*Problem description*
Although the records contain pictures, repeat only the text of every line exactly.

Dataset records: Begin

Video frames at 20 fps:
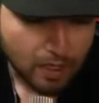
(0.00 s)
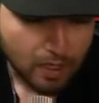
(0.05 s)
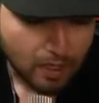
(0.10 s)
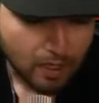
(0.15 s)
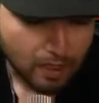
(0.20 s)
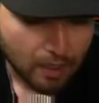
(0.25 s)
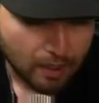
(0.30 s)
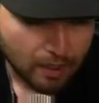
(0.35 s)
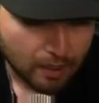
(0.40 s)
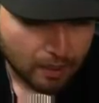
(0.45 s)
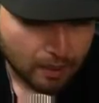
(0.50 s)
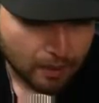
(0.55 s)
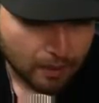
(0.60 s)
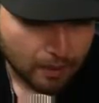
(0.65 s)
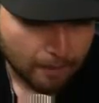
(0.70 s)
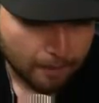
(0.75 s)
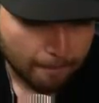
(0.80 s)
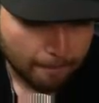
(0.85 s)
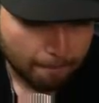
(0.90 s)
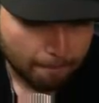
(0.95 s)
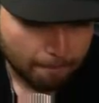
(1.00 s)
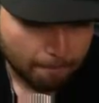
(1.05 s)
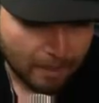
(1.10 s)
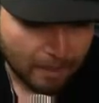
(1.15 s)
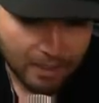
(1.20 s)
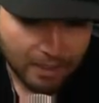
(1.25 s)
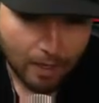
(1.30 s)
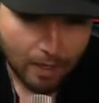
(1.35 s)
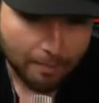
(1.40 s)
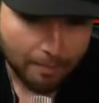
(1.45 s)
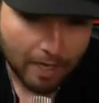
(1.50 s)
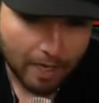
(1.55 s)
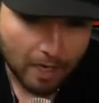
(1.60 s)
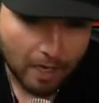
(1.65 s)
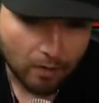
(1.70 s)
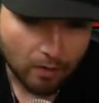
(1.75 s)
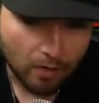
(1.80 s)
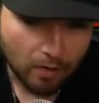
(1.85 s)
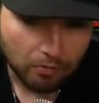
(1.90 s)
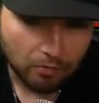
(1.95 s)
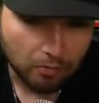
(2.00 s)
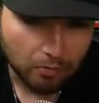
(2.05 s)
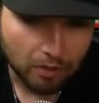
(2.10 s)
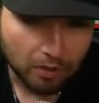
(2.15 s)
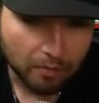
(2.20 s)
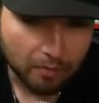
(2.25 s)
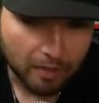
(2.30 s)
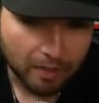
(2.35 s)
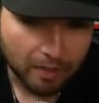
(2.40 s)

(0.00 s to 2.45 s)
And that's I don't know nothing about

Dataset records: End

*Answer below*
Video frames at 20 fps:
(0.00 s)
(0.05 s)
(0.10 s)
(0.15 s)
(0.20 s)
(0.25 s)
(0.30 s)
(0.35 s)
(0.40 s)
(0.45 s)
(0.50 s)
(0.55 s)
(0.60 s)
(0.65 s)
(0.70 s)
(0.75 s)
(0.80 s)
(0.85 s)
(0.90 s)
(0.95 s)
(1.00 s)
(1.05 s)
(1.10 s)
(1.15 s)
(1.20 s)
(1.25 s)
(1.30 s)
(1.35 s)
(1.40 s)
(1.45 s)
(1.50 s)
(1.55 s)
(1.60 s)
(1.65 s)
(1.70 s)
(1.75 s)
(1.80 s)
(1.85 s)
(1.90 s)
(1.95 s)
(2.00 s)
(2.05 s)
(2.10 s)
(2.15 s)
(2.20 s)
(2.25 s)
(2.30 s)
(2.35 s)
(2.40 s)

(0.00 s to 2.45 s)
And that's I don't know nothing about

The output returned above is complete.